Wird eine zu eigenen Wohnzwecken genutzte Eigentumswohnung innerhalb der zehnjährigen Haltefrist veräußert, ist der Veräußerungsgewinn auch insoweit gemäß § 23 Abs. 1 Satz 1 Nr. 1 Satz 3 EStG von der Besteuerung ausgenommen, als er auf ein zur Erzielung von Überschusseinkünften genutztes häusliches Arbeitszimmer entfällt (BFH vom 1.3.2021 IX R 27/19, BStBl. II 2021, 680). Hiermit stellt sich der BFH ausdrücklich gegen die Ansicht der Finanzverwaltung (vgl. BMF-Schreiben vom 5.10.2000 IV C 3-S 2256-263/00, BStBl. I 2000, 1383, Rz. 21).

 

6. Risiko: Arbeitszimmer als Betriebsvermögen

Es bleibt hingegen das Risiko, wenn ein Arbeitszimmer wesentlich im Rahmen von Gewinneinkünften (insbesondere: Gewerbliche Einkünfte, Freiberufliche Einkünfte) genutzt wird.
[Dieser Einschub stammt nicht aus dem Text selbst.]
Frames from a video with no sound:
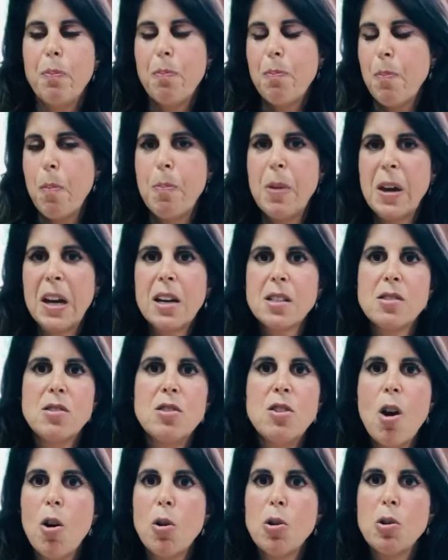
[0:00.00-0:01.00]
because
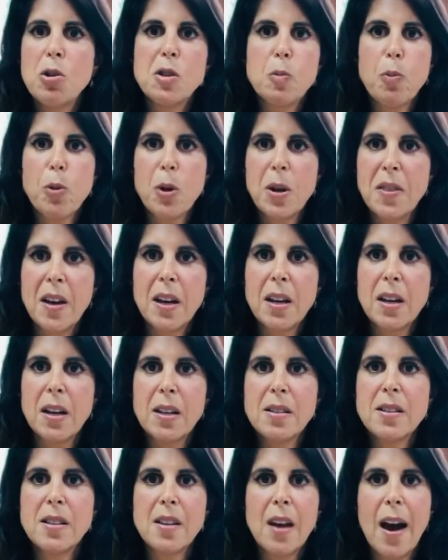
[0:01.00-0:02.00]
nose breathing
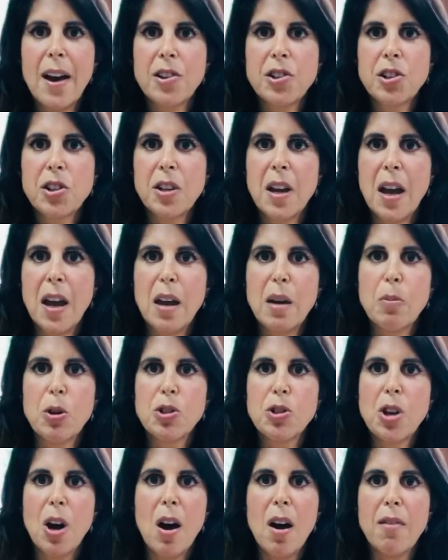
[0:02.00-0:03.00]
is actually able
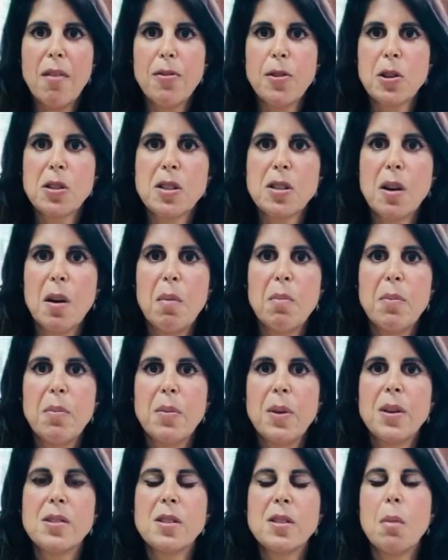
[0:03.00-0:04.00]
to offer some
Dann kann das Arbeitszimmer als notwendiges Betriebsvermögen dauerhaft steuerverstrickt sein. Der auf das Arbeitszimmer anteilig entfallende Veräußerungsgewinn ist dann selbst nach Ablauf der Zehn-Jahresfrist steuerpflichtig. Zusätzlich kann die Gefahr der Begründung einer Betriebsaufspaltung bestehen. 

 

7. Risiko: Unbedingte Weiterveräußerungswille bereits bei Anschaffung

Gefährlich kann es für die Steuerbefreiung schließlich sein, wenn bereits bei Anschaffung des zu eigenen Wohnzwecken genutzten Hauses der Wille erkennbar wird, dass zeitnah, ggf. unter Generierung eines entsprechenden Gewinns, weiterverkauft wird.
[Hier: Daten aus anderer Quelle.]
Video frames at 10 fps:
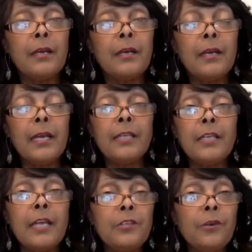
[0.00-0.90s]

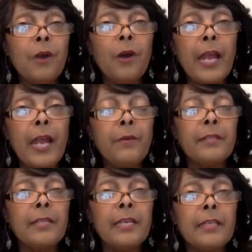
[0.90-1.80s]
And you're all angry and
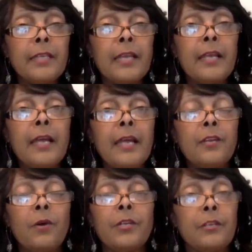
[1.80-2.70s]
thinking they, you know,
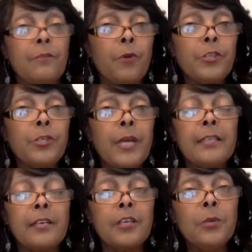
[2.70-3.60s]
and then of course you got the
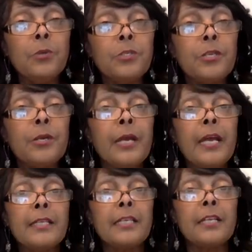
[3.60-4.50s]
accuser
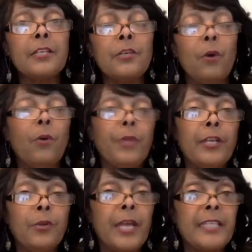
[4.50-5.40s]
telling you, oh, they knew
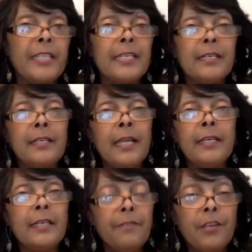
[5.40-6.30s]
they did it, and they didn't
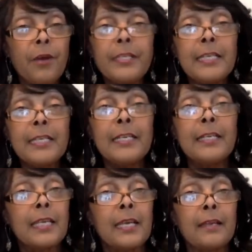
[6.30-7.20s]
even know they did
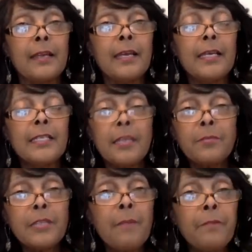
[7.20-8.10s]
anything.
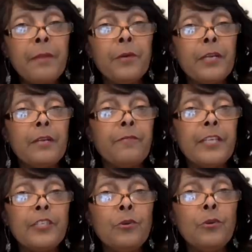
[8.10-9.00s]
Sometimes people can
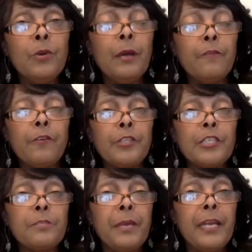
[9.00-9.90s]
offend you for just
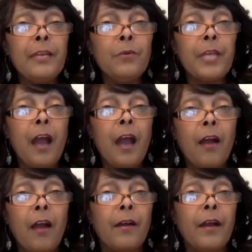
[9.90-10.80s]
being who they
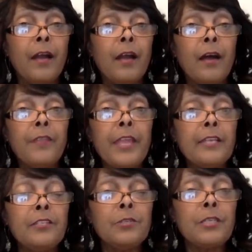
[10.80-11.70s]
are, or they can
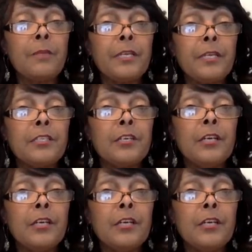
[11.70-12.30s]
do something to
Beispiel: Der handwerklich begabte A hat folgendes Lebensmodell: In einem Zyklus von zwei bis drei Jahren schafft er jeweils ein Eigenheim an und bezieht dieses Eigenheim. Er verwendet dann in den folgenden eineinhalb Jahren seine Arbeitskraft auf die Renovierung und den Ausbau der Immobilie, um diese dann, mit entsprechender Wertsteigerung, weiterverkaufen zu können.

Diese Vorgehensweise hat A innerhalb der letzten 10 Jahre bereits bei drei Objekten verwirklicht. 
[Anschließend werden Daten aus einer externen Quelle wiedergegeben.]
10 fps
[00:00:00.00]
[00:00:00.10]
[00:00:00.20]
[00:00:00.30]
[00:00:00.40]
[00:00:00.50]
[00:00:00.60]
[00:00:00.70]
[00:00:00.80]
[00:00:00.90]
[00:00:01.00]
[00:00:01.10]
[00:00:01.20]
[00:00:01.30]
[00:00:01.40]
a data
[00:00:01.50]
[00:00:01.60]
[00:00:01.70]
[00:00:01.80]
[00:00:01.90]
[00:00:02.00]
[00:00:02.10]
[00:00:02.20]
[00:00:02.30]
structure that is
Für diesen Fall sprechen Argumente für die Annahme eines gewerblichen Grundstückshandels. A wird nachhaltig am Markt tätig. Seine Tätigkeit richtet sich darauf, einen Gewinn aus der Umschichtung seines Vermögens, konkret aus dem An- und Verkauf von Immobilien zu generieren. Obgleich die Drei-Objekt-Grenze im Beispielsfall nicht überschritten ist, dürften Anhaltspunkte für die Annahme eines unbedingten Weiterveräußerungswillens bereits im Zeitpunkt der Anschaffung der Immobilien erkennbar werden.